**What you should do:**
Write out each record below exactly, but not the pictures.

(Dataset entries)
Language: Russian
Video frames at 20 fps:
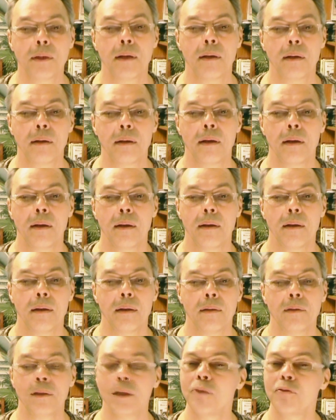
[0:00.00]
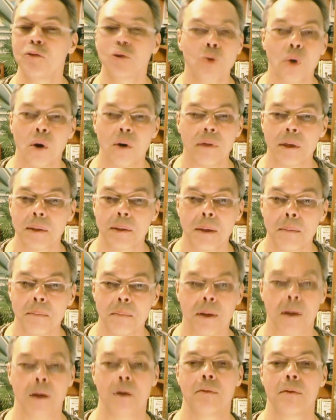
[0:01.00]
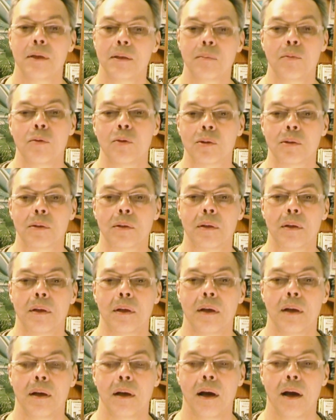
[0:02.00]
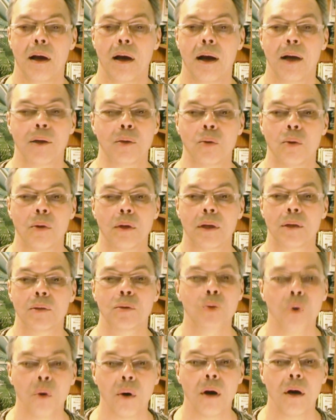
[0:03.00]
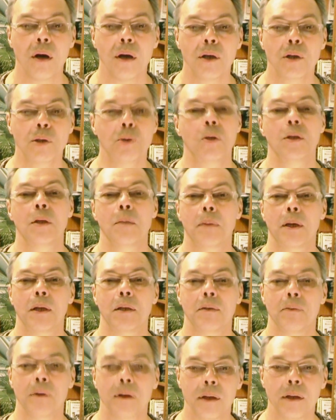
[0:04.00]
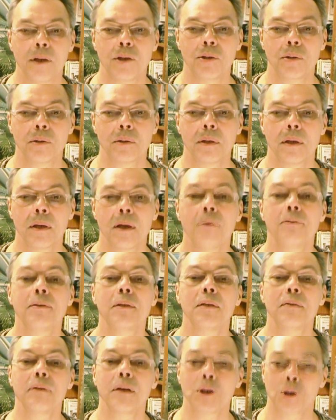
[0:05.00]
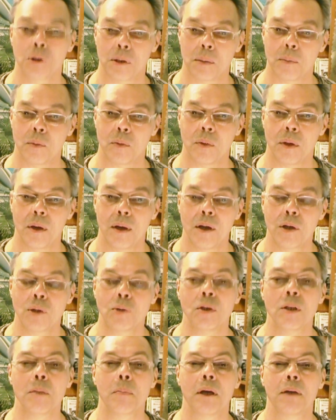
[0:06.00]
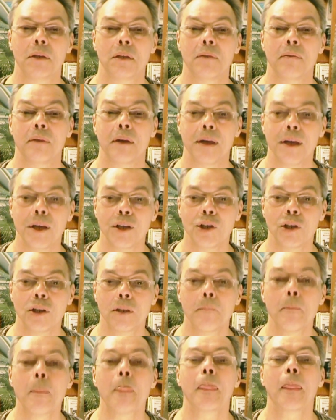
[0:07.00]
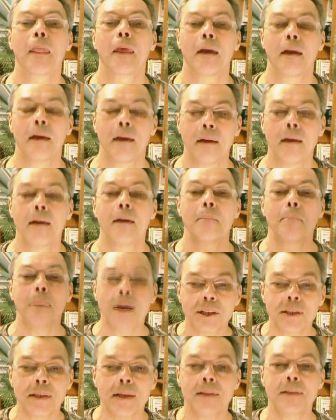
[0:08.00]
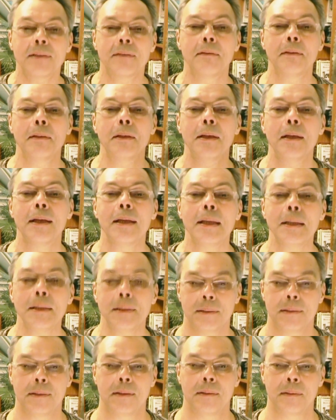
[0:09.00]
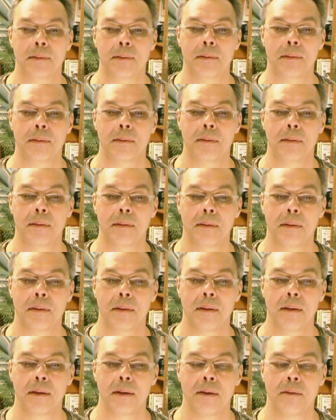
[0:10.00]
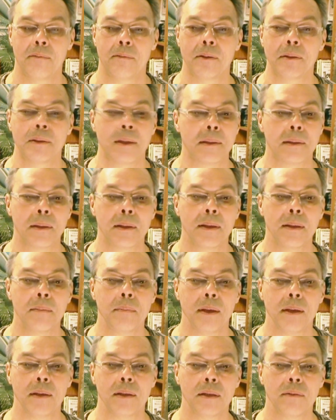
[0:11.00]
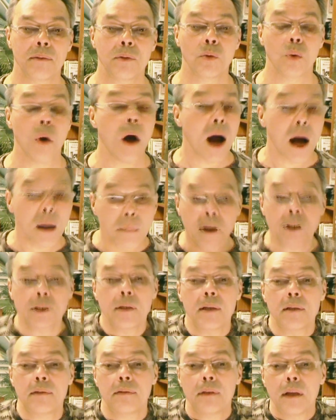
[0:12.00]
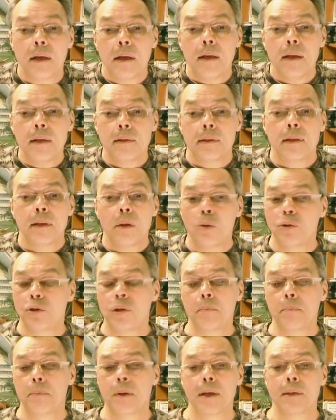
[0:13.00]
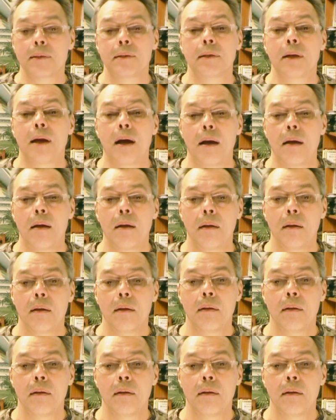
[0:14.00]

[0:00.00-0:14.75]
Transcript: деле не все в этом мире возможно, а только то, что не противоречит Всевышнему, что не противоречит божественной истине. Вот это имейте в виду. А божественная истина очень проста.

**Result of this exercise:**
Language: Russian
Video frames at 20 fps:
[0:00.00]
[0:01.00]
[0:02.00]
[0:03.00]
[0:04.00]
[0:05.00]
[0:06.00]
[0:07.00]
[0:08.00]
[0:09.00]
[0:10.00]
[0:11.00]
[0:12.00]
[0:13.00]
[0:14.00]

[0:00.00-0:14.75]
Transcript: деле не все в этом мире возможно, а только то, что не противоречит Всевышнему, что не противоречит божественной истине. Вот это имейте в виду. А божественная истина очень проста.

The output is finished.